-------- RECORDS --------
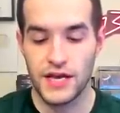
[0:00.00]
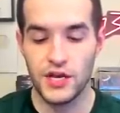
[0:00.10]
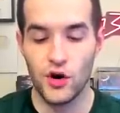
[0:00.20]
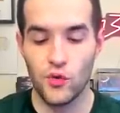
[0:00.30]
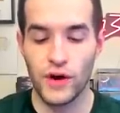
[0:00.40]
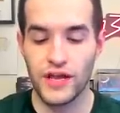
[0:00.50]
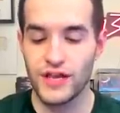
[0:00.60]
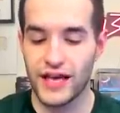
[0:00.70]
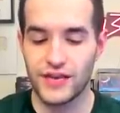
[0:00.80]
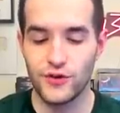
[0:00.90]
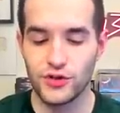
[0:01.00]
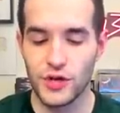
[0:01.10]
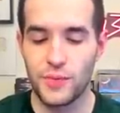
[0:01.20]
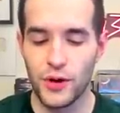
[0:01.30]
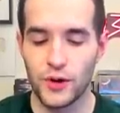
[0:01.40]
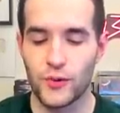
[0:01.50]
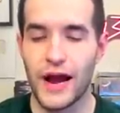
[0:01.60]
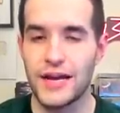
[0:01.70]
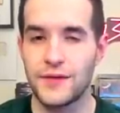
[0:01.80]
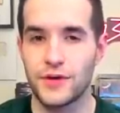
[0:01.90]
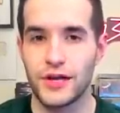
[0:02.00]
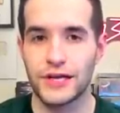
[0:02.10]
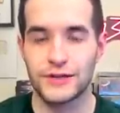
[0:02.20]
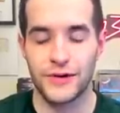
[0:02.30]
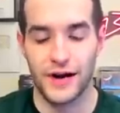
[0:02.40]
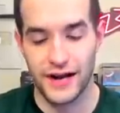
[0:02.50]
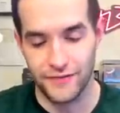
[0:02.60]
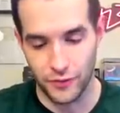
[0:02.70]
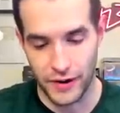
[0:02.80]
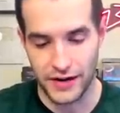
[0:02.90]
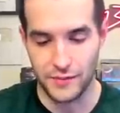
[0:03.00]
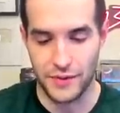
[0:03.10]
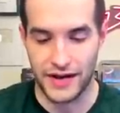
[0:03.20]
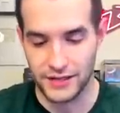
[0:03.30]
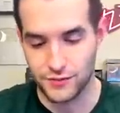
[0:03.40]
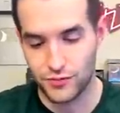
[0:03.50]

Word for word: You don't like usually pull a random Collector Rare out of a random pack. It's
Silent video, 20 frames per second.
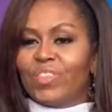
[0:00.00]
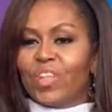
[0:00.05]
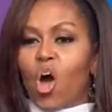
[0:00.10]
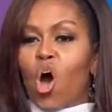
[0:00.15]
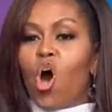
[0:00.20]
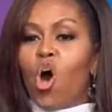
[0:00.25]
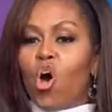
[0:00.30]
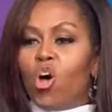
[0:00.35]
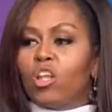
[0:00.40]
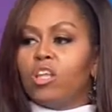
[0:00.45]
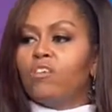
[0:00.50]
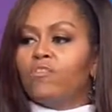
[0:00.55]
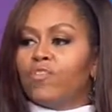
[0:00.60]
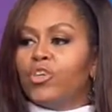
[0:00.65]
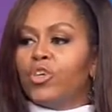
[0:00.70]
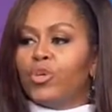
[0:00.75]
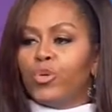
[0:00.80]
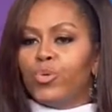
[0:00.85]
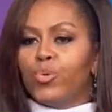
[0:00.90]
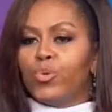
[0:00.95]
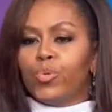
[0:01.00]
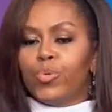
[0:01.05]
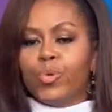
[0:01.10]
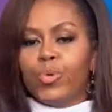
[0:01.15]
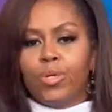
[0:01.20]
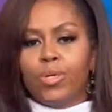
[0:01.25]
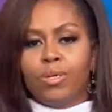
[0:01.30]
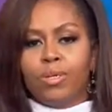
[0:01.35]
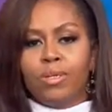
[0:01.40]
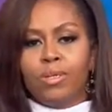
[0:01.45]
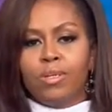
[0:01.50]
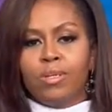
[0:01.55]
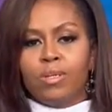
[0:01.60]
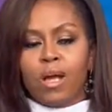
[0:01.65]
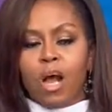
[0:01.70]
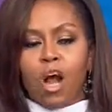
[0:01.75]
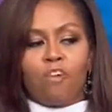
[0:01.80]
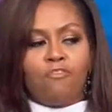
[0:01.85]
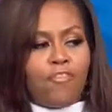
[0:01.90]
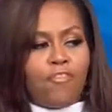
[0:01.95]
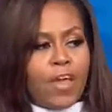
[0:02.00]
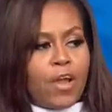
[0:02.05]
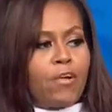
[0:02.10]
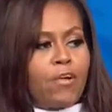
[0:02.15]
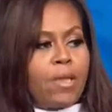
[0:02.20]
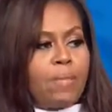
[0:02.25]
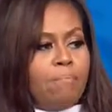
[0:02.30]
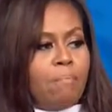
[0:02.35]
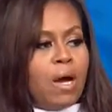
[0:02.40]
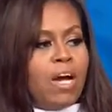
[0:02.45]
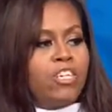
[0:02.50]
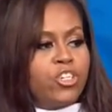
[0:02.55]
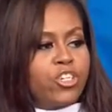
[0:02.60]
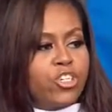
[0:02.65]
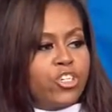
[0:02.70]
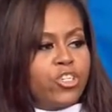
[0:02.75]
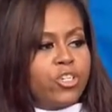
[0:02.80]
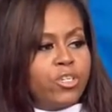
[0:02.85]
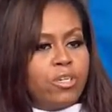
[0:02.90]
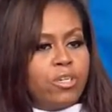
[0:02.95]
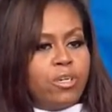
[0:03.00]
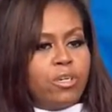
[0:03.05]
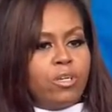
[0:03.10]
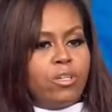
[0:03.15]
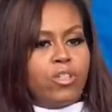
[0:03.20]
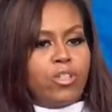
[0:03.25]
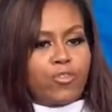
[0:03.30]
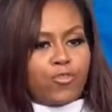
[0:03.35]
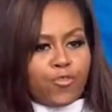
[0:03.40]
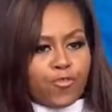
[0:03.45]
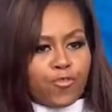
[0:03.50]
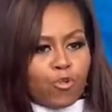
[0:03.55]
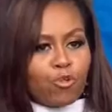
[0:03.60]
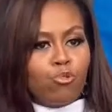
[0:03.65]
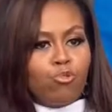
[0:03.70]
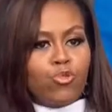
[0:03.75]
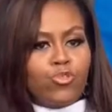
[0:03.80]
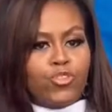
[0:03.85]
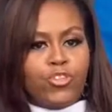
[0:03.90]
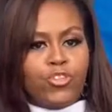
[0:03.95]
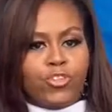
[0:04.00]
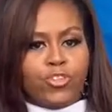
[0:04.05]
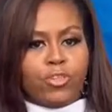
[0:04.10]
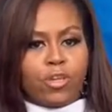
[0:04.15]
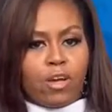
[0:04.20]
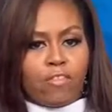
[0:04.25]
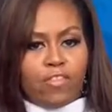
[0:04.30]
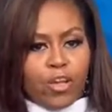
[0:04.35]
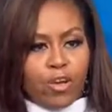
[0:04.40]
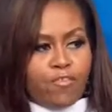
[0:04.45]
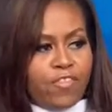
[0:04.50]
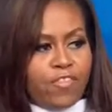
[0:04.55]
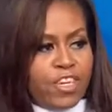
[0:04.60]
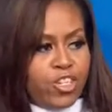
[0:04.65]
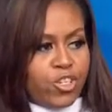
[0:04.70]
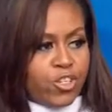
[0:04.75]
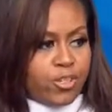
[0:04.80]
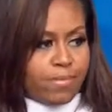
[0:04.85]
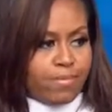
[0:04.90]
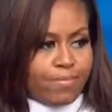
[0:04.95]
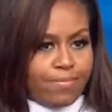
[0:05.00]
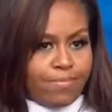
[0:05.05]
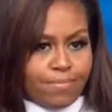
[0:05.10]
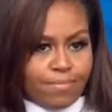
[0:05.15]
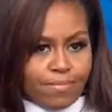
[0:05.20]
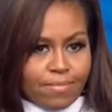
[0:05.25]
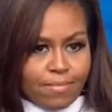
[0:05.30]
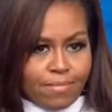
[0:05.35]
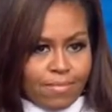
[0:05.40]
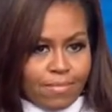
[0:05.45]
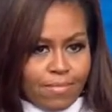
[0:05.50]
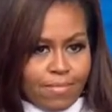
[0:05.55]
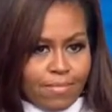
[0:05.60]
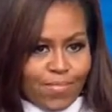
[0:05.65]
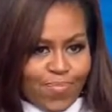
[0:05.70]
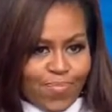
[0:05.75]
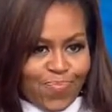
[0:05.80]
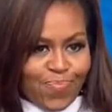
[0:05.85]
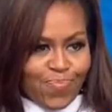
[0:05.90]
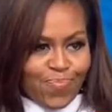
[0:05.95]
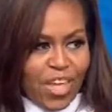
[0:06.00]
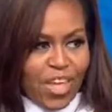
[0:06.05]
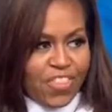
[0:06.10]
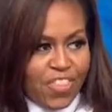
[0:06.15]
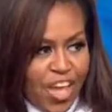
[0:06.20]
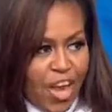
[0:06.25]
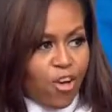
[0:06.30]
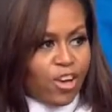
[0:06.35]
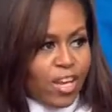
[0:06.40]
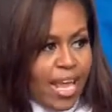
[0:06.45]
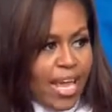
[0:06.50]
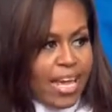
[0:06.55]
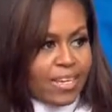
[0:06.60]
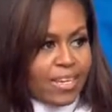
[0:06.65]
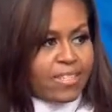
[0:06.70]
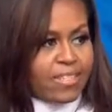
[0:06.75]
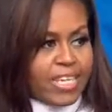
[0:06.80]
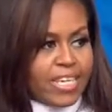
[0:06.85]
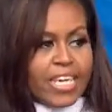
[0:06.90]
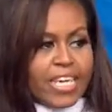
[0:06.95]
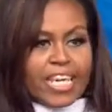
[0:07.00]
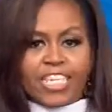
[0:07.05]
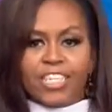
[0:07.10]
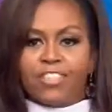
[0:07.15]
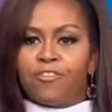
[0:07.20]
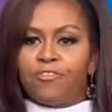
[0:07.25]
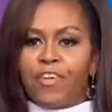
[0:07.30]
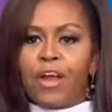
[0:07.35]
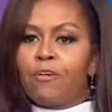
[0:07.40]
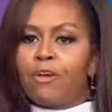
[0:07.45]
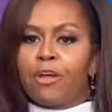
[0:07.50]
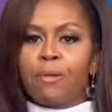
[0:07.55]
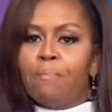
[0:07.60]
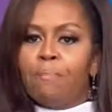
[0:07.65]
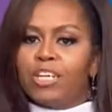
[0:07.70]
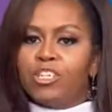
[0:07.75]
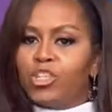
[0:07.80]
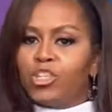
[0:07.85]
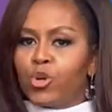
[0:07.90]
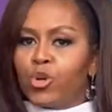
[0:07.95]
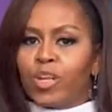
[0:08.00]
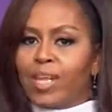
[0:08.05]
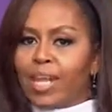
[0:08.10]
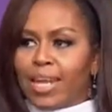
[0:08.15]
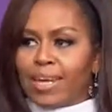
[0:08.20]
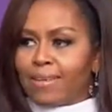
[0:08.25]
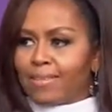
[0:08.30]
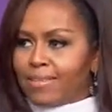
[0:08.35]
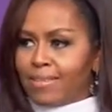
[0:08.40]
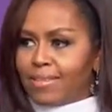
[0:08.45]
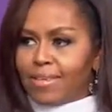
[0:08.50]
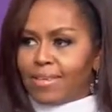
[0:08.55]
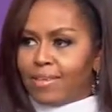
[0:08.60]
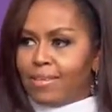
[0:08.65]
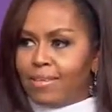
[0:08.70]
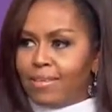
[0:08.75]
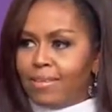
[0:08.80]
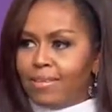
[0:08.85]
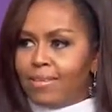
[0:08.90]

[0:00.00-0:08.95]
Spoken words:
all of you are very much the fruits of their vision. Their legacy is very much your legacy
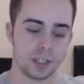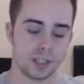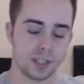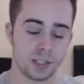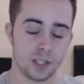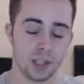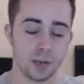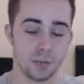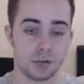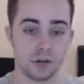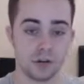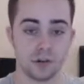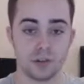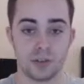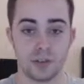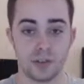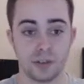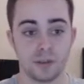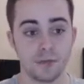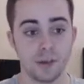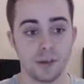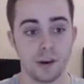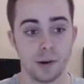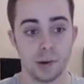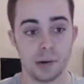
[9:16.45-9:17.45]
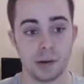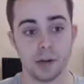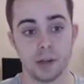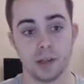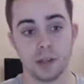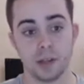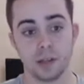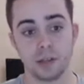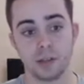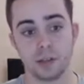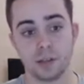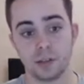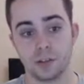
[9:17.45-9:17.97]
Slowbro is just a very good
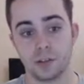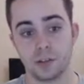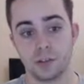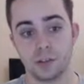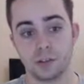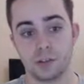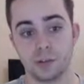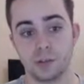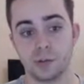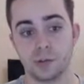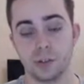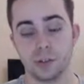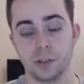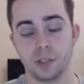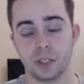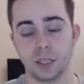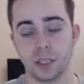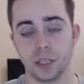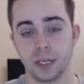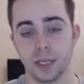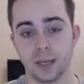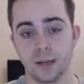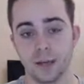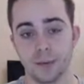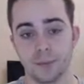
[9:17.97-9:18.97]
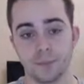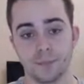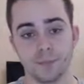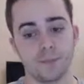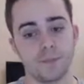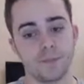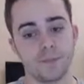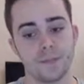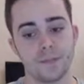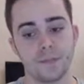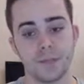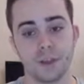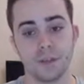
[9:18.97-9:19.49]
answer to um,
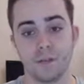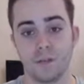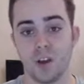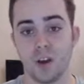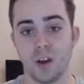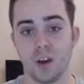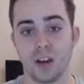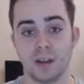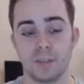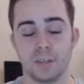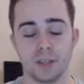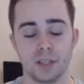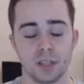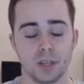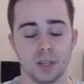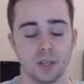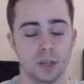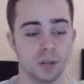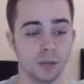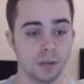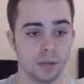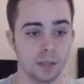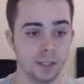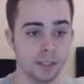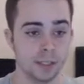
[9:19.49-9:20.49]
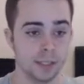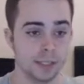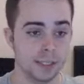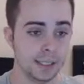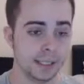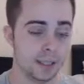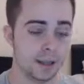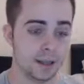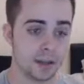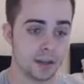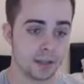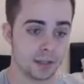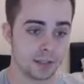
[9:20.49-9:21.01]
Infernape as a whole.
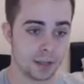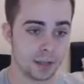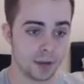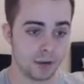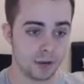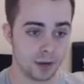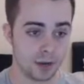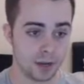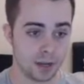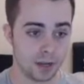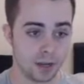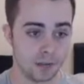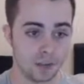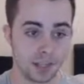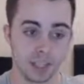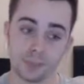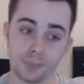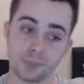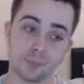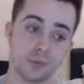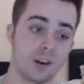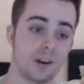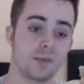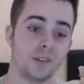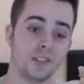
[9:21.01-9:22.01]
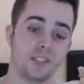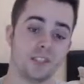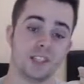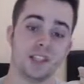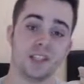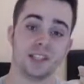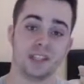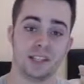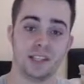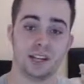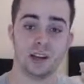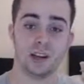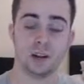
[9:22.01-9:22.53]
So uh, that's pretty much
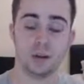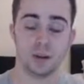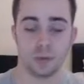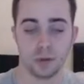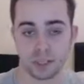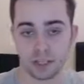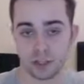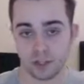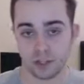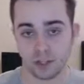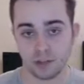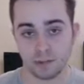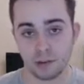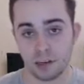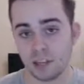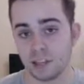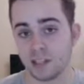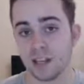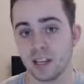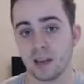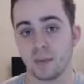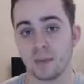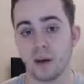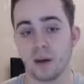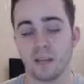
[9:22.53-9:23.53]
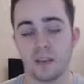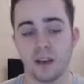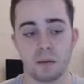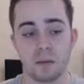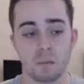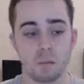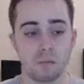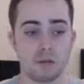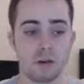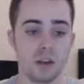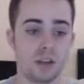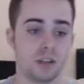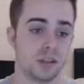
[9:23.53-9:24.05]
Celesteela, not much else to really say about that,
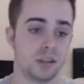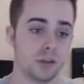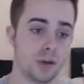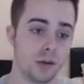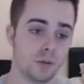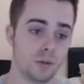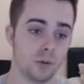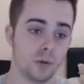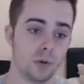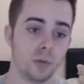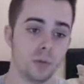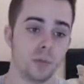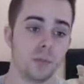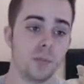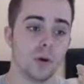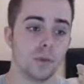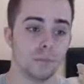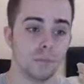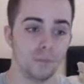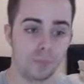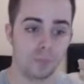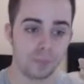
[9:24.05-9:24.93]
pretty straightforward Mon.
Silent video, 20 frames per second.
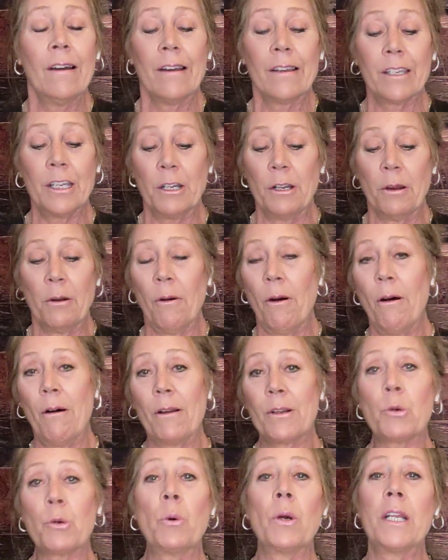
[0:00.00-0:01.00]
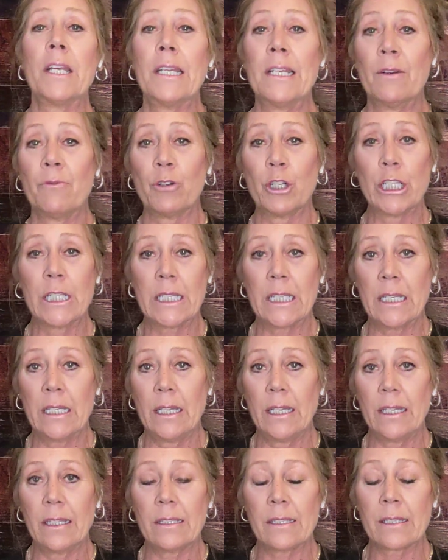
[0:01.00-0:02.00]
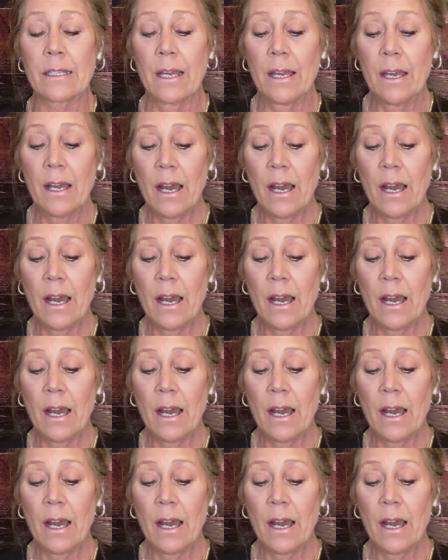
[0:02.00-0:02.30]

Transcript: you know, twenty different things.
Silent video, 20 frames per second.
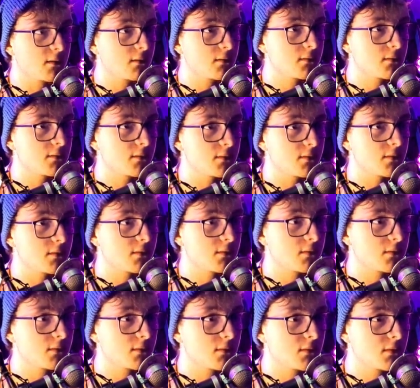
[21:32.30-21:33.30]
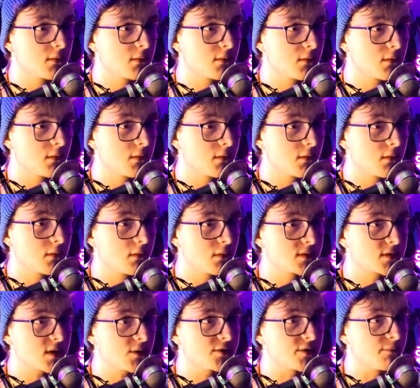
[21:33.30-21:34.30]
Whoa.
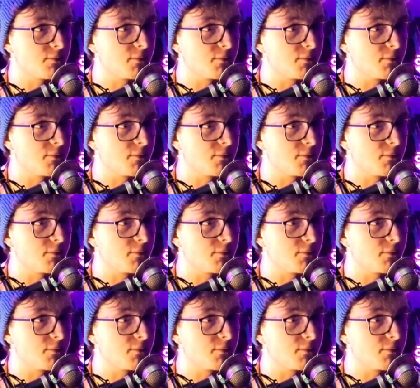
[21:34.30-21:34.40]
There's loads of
--------
WHAT YOU HAVE TO DO:
Give back the listing word for word, minus its images.

WRITTEN REPLY:
[0:00.00]
[0:00.10]
[0:00.20]
[0:00.30]
[0:00.40]
[0:00.50]
[0:00.60]
[0:00.70]
[0:00.80]
[0:00.90]
[0:01.00]
[0:01.10]
[0:01.20]
[0:01.30]
[0:01.40]
[0:01.50]
[0:01.60]
[0:01.70]
[0:01.80]
[0:01.90]
[0:02.00]
[0:02.10]
[0:02.20]
[0:02.30]
[0:02.40]
[0:02.50]
[0:02.60]
[0:02.70]
[0:02.80]
[0:02.90]
[0:03.00]
[0:03.10]
[0:03.20]
[0:03.30]
[0:03.40]
[0:03.50]

Word for word: You don't like usually pull a random Collector Rare out of a random pack. It's
Silent video, 20 frames per second.
[0:00.00]
[0:00.05]
[0:00.10]
[0:00.15]
[0:00.20]
[0:00.25]
[0:00.30]
[0:00.35]
[0:00.40]
[0:00.45]
[0:00.50]
[0:00.55]
[0:00.60]
[0:00.65]
[0:00.70]
[0:00.75]
[0:00.80]
[0:00.85]
[0:00.90]
[0:00.95]
[0:01.00]
[0:01.05]
[0:01.10]
[0:01.15]
[0:01.20]
[0:01.25]
[0:01.30]
[0:01.35]
[0:01.40]
[0:01.45]
[0:01.50]
[0:01.55]
[0:01.60]
[0:01.65]
[0:01.70]
[0:01.75]
[0:01.80]
[0:01.85]
[0:01.90]
[0:01.95]
[0:02.00]
[0:02.05]
[0:02.10]
[0:02.15]
[0:02.20]
[0:02.25]
[0:02.30]
[0:02.35]
[0:02.40]
[0:02.45]
[0:02.50]
[0:02.55]
[0:02.60]
[0:02.65]
[0:02.70]
[0:02.75]
[0:02.80]
[0:02.85]
[0:02.90]
[0:02.95]
[0:03.00]
[0:03.05]
[0:03.10]
[0:03.15]
[0:03.20]
[0:03.25]
[0:03.30]
[0:03.35]
[0:03.40]
[0:03.45]
[0:03.50]
[0:03.55]
[0:03.60]
[0:03.65]
[0:03.70]
[0:03.75]
[0:03.80]
[0:03.85]
[0:03.90]
[0:03.95]
[0:04.00]
[0:04.05]
[0:04.10]
[0:04.15]
[0:04.20]
[0:04.25]
[0:04.30]
[0:04.35]
[0:04.40]
[0:04.45]
[0:04.50]
[0:04.55]
[0:04.60]
[0:04.65]
[0:04.70]
[0:04.75]
[0:04.80]
[0:04.85]
[0:04.90]
[0:04.95]
[0:05.00]
[0:05.05]
[0:05.10]
[0:05.15]
[0:05.20]
[0:05.25]
[0:05.30]
[0:05.35]
[0:05.40]
[0:05.45]
[0:05.50]
[0:05.55]
[0:05.60]
[0:05.65]
[0:05.70]
[0:05.75]
[0:05.80]
[0:05.85]
[0:05.90]
[0:05.95]
[0:06.00]
[0:06.05]
[0:06.10]
[0:06.15]
[0:06.20]
[0:06.25]
[0:06.30]
[0:06.35]
[0:06.40]
[0:06.45]
[0:06.50]
[0:06.55]
[0:06.60]
[0:06.65]
[0:06.70]
[0:06.75]
[0:06.80]
[0:06.85]
[0:06.90]
[0:06.95]
[0:07.00]
[0:07.05]
[0:07.10]
[0:07.15]
[0:07.20]
[0:07.25]
[0:07.30]
[0:07.35]
[0:07.40]
[0:07.45]
[0:07.50]
[0:07.55]
[0:07.60]
[0:07.65]
[0:07.70]
[0:07.75]
[0:07.80]
[0:07.85]
[0:07.90]
[0:07.95]
[0:08.00]
[0:08.05]
[0:08.10]
[0:08.15]
[0:08.20]
[0:08.25]
[0:08.30]
[0:08.35]
[0:08.40]
[0:08.45]
[0:08.50]
[0:08.55]
[0:08.60]
[0:08.65]
[0:08.70]
[0:08.75]
[0:08.80]
[0:08.85]
[0:08.90]

[0:00.00-0:08.95]
Spoken words:
all of you are very much the fruits of their vision. Their legacy is very much your legacy
[9:16.45-9:17.45]
[9:17.45-9:17.97]
Slowbro is just a very good
[9:17.97-9:18.97]
[9:18.97-9:19.49]
answer to um,
[9:19.49-9:20.49]
[9:20.49-9:21.01]
Infernape as a whole.
[9:21.01-9:22.01]
[9:22.01-9:22.53]
So uh, that's pretty much
[9:22.53-9:23.53]
[9:23.53-9:24.05]
Celesteela, not much else to really say about that,
[9:24.05-9:24.93]
pretty straightforward Mon.
Silent video, 20 frames per second.
[0:00.00-0:01.00]
[0:01.00-0:02.00]
[0:02.00-0:02.30]

Transcript: you know, twenty different things.
Silent video, 20 frames per second.
[21:32.30-21:33.30]
[21:33.30-21:34.30]
Whoa.
[21:34.30-21:34.40]
There's loads of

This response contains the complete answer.